XRD diffraction analysis of the samples on a Rigaku D/MAX 2550 X-Ray Diffractometer was carried out at Ocean College, Zhejiang University, Zhoushan, Zhejiang, China. The sample was powdered and sieved to 200 mesh. A X-ray powder diffractometer (PANalytical X’Pert3 Powder from Holland) was used under the following conditions: Cu-Ka radiation source, acceleration voltage of 40 kV, and tube current of 40 mA [22]. The 2θ ranged from 5° to 70° with a step of 0.02°/min at 25 °C. The data were processed by the software Jade (version 6.5, Materials Data Incorporated, Livermore, CA, USA).
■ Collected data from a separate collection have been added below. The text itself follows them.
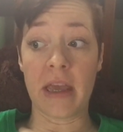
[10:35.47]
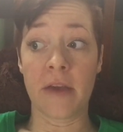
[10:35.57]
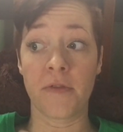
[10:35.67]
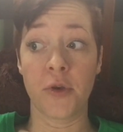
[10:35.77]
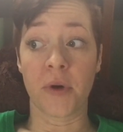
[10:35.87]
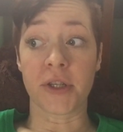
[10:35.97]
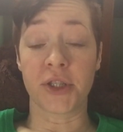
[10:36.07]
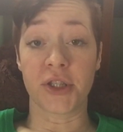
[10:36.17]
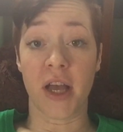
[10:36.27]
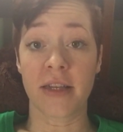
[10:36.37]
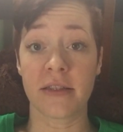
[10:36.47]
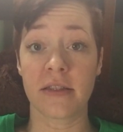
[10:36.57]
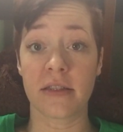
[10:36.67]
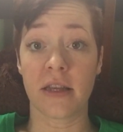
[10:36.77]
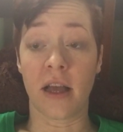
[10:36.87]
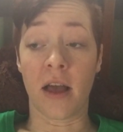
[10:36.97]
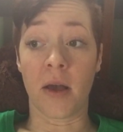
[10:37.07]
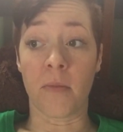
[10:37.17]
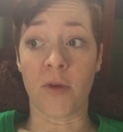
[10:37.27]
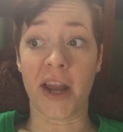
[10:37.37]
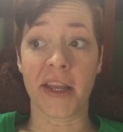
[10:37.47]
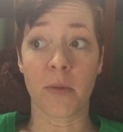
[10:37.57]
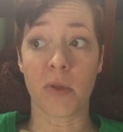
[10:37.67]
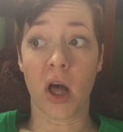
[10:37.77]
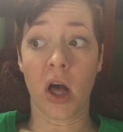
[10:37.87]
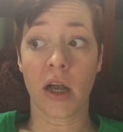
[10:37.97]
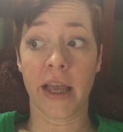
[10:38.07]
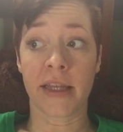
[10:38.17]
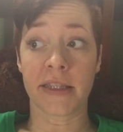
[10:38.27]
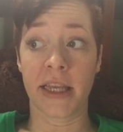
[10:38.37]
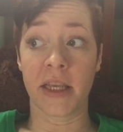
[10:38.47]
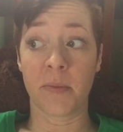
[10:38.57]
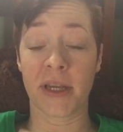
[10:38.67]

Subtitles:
If you are just writing a blog and taking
3.2. Mass Balance Calculations

Previous studies showed that geochemical data are not only spatial but compositional. Element migration occurs in a lot of geological environments, including metasomatic alteration, tectonic deformation, and surface weathering [23,24,25,26,27,28,29]. A reference frame for quantitatively determining changes in mass and volume is required. Grant [30] proposed the isocon method, which has been widely applied to geological processes. The equation for composition relations of species i in metasomatic alteration is written as follows:

$$C_i^A = \frac{M^O}{M^A} \times \left(C_i^O+\Delta C_i\right),$$

(1)

We rewrite it as follows:

$$\Delta C_i = \frac{M^A}{M^O} \times C_i^A - C_i^O = x{C}_i^A - C_i^O,$$

(2)

where $M^O$ and $M^A$ are equivalent masses before and after alteration, $C_i^A$ is the concentration of element i in the altered rock, $C_i^O$ is the concentration of element i in the “original” rock, $\Delta C_i$ is the change in concentration of element i, $\Delta C_i/C_i^O$ is the migration ratio of the element i, $C_i^A$ and $C_i^O$ are relative values, and $M^A$ and $M^O$ are absolute values.
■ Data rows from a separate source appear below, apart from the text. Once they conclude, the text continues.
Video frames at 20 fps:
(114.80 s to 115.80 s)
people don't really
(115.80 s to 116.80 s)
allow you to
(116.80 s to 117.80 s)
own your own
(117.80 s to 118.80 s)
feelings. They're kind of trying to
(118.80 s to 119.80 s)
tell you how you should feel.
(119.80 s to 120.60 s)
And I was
In the traditional isocon method, variable $x$ ($x=M^A/M^O$) indicates the mass change ratio during the alteration. This value is a reference frame independent of element i and can be used for quantitatively compositional comparisons among different samples. When an element remains immobile ($\Delta C_i=0$) during alteration, it can be used to determine $x$ in the process defining the isocon, which is a straight line through the origin [28]. In many cases of actual isocon analysis, certain elements such as Al, Ti, Zr, and REE are recognized as immobile elements and can be adopted based on a priori knowledge and their geochemical characteristics [23,24,28,31,32]. However, there is no convincing evidence to select these frequently used elements as immobile elements occasionally, especially since there is no a priori geochemical knowledge or petrological/mineralogical evidence. Kuwatani, et al. [33] proposed the sparse isocon method, which used multiple samples that originated from the same parental rock to determine the reference frame $x$. That method adopted total optimization of the mass transfer during alteration based on the evaluation criteria by adjusting each mass change ratio. In general, the mobility of each species differs markedly from that of others, and some species show immobile behavior for certain physical and chemical environmental conditions and processes. Such mathematical properties enable us to automatically identify immobile or almost-immobile elements. The synthetic data [33] and natural sample data [25] demonstrate the effectiveness of the method to calculate the reference frame $x$.

4. Results

4.1. Petrography and Altered Minerals

The Naomugeng-altered felsic volcanic rocks from the drilling hole and earth surface are light grey and pink (Figure 2), respectively. They have tuffaceous texture and massive structure. There are angular crystal fragments that are mainly composed of K-feldspar and quartz. Some of the crystal fragments are melted and rounded. K-feldspar is 0.5–2 mm in size commonly, which is tabular pseudomorph and metasomatized by cryptocrystalline. The quartz is about 0.5 mm in size (Figure 2). The matrix is mainly composed of microcrystals of K-feldspar, quartz, and other altered minerals. The accessory minerals are zircon, titanite, and apatite. Combined with field work, the origin of the rocks of these samples are conferred as crystal tuff. There is metasomatism between the hydrothermal fluid and the tuff, which forms the clay minerals (Figure 3).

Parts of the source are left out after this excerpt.